> [To do]: Nothing but the lines from the start of the entries through the line containing "Lip reading: the" should appear in the answer, each given exactly.

> [Input]:
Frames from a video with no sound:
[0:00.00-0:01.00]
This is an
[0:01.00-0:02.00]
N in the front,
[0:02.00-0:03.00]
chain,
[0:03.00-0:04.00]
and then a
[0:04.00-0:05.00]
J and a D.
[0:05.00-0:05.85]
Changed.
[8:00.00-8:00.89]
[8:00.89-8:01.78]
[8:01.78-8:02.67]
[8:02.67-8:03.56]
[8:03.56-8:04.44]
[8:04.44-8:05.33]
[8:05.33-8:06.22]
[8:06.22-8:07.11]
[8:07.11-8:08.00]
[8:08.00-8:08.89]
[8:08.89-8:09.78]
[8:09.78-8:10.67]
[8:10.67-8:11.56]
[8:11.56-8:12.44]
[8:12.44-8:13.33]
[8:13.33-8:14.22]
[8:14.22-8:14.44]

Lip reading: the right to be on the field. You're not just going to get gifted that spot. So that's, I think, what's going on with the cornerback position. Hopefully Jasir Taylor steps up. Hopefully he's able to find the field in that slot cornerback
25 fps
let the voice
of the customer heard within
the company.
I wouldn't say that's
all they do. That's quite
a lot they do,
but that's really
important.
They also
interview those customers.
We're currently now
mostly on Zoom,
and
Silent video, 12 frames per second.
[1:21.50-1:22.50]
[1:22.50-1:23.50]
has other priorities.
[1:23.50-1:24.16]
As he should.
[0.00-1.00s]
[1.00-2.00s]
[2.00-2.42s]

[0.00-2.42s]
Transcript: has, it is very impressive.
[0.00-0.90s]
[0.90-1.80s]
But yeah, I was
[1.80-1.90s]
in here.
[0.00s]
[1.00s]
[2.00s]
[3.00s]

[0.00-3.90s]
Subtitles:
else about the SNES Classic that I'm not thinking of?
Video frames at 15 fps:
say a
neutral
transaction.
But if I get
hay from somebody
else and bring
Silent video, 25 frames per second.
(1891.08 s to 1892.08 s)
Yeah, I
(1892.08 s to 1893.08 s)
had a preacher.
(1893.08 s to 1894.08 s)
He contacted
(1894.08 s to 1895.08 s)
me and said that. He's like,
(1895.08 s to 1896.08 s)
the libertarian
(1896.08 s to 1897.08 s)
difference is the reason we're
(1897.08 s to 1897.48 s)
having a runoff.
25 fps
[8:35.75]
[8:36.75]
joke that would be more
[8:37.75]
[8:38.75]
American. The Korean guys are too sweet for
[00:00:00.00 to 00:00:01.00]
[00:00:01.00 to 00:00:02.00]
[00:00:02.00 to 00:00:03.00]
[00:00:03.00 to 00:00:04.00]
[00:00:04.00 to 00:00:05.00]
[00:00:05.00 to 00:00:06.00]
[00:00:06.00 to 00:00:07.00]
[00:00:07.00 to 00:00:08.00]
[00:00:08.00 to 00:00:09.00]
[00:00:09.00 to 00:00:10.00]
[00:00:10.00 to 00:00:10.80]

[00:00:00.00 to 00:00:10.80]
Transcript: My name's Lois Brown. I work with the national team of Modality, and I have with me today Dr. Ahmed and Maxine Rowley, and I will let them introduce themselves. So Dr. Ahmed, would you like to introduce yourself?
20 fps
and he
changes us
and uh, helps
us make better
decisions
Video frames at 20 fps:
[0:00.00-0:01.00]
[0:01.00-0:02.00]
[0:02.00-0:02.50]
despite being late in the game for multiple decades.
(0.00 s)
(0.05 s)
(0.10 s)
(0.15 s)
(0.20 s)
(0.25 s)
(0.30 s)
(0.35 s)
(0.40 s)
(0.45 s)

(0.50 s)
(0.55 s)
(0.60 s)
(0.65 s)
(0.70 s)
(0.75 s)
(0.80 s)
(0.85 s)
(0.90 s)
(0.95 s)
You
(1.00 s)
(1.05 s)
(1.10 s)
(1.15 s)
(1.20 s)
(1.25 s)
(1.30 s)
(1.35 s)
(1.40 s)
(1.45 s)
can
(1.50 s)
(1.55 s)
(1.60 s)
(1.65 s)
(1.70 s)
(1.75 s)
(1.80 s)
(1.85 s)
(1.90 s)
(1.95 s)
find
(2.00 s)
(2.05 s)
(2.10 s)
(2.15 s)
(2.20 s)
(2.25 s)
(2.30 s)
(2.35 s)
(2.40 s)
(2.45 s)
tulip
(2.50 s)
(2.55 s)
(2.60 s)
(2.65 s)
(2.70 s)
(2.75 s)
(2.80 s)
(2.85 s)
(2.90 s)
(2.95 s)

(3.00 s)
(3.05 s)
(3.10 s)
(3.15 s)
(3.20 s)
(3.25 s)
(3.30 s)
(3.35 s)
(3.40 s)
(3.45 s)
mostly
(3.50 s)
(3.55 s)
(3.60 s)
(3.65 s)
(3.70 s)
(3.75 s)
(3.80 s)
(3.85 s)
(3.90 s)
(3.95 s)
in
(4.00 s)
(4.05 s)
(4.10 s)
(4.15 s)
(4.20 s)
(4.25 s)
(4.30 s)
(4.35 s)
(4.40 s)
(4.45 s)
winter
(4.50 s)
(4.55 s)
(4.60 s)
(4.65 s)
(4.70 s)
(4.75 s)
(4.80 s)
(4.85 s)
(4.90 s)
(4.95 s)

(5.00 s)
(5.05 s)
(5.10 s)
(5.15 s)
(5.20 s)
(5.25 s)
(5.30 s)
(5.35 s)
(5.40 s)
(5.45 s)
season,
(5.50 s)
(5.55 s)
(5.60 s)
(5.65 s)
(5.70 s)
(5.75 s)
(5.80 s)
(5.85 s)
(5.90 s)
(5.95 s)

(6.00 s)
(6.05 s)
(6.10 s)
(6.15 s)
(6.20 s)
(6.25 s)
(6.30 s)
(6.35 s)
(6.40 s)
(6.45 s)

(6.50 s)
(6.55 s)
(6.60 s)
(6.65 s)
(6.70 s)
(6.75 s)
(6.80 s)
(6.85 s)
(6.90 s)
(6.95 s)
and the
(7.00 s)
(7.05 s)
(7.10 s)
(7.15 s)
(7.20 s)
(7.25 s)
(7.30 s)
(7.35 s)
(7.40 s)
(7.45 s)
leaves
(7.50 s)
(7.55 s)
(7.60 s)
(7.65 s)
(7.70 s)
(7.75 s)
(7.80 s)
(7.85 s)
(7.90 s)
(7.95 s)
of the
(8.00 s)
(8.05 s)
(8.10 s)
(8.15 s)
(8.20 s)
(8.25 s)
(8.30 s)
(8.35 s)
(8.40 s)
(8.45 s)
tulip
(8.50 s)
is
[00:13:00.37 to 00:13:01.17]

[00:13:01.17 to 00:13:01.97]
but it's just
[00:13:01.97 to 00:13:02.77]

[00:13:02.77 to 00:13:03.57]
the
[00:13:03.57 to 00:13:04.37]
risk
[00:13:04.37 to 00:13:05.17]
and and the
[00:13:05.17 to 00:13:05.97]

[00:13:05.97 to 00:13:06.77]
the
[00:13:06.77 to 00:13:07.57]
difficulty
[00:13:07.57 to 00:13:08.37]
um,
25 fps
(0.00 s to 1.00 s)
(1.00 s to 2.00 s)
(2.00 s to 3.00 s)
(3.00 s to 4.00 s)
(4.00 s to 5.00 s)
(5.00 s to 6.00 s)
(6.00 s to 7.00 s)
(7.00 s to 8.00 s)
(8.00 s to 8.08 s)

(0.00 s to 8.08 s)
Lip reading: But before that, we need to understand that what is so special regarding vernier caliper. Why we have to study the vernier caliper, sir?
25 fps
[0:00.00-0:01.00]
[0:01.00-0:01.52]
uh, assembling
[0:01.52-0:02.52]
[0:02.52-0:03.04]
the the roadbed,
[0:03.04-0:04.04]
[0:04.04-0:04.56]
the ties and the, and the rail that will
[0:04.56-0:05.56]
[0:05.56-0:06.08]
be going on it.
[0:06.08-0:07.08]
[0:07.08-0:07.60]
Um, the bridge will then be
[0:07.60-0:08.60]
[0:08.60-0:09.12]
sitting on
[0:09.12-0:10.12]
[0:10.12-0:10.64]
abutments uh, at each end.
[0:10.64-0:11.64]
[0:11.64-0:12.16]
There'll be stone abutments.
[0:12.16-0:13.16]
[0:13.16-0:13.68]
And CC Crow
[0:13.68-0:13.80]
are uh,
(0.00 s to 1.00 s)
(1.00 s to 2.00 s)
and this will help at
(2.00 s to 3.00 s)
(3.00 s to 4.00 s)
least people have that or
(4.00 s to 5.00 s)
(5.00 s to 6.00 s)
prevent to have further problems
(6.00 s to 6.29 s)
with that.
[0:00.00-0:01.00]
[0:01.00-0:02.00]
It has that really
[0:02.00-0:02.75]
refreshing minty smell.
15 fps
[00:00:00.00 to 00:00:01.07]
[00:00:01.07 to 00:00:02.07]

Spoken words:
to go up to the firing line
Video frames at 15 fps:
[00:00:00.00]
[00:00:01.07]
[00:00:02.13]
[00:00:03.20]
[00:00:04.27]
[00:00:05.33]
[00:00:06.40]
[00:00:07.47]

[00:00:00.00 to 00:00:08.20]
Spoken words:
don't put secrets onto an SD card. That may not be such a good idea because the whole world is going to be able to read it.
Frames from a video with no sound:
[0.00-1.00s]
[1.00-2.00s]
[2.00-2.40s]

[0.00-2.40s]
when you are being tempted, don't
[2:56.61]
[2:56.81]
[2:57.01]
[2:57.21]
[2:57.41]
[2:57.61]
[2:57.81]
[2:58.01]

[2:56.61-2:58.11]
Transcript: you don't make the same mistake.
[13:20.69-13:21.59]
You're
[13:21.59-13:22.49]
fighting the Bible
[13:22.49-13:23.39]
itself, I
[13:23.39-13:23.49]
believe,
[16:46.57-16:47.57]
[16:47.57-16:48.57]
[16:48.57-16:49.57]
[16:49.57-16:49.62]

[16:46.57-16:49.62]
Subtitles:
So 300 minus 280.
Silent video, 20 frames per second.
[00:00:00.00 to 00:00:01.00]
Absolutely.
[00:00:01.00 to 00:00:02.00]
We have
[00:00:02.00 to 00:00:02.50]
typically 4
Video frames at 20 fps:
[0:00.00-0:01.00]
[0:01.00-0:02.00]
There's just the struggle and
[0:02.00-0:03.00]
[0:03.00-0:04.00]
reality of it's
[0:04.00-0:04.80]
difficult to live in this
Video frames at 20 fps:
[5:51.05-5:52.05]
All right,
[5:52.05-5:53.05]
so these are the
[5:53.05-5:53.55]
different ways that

> [Response to the exercise]:
Frames from a video with no sound:
[0:00.00-0:01.00]
This is an
[0:01.00-0:02.00]
N in the front,
[0:02.00-0:03.00]
chain,
[0:03.00-0:04.00]
and then a
[0:04.00-0:05.00]
J and a D.
[0:05.00-0:05.85]
Changed.
[8:00.00-8:00.89]
[8:00.89-8:01.78]
[8:01.78-8:02.67]
[8:02.67-8:03.56]
[8:03.56-8:04.44]
[8:04.44-8:05.33]
[8:05.33-8:06.22]
[8:06.22-8:07.11]
[8:07.11-8:08.00]
[8:08.00-8:08.89]
[8:08.89-8:09.78]
[8:09.78-8:10.67]
[8:10.67-8:11.56]
[8:11.56-8:12.44]
[8:12.44-8:13.33]
[8:13.33-8:14.22]
[8:14.22-8:14.44]

Lip reading: the right to be on the field. You're not just going to get gifted that spot. So that's, I think, what's going on with the cornerback position. Hopefully Jasir Taylor steps up. Hopefully he's able to find the field in that slot cornerback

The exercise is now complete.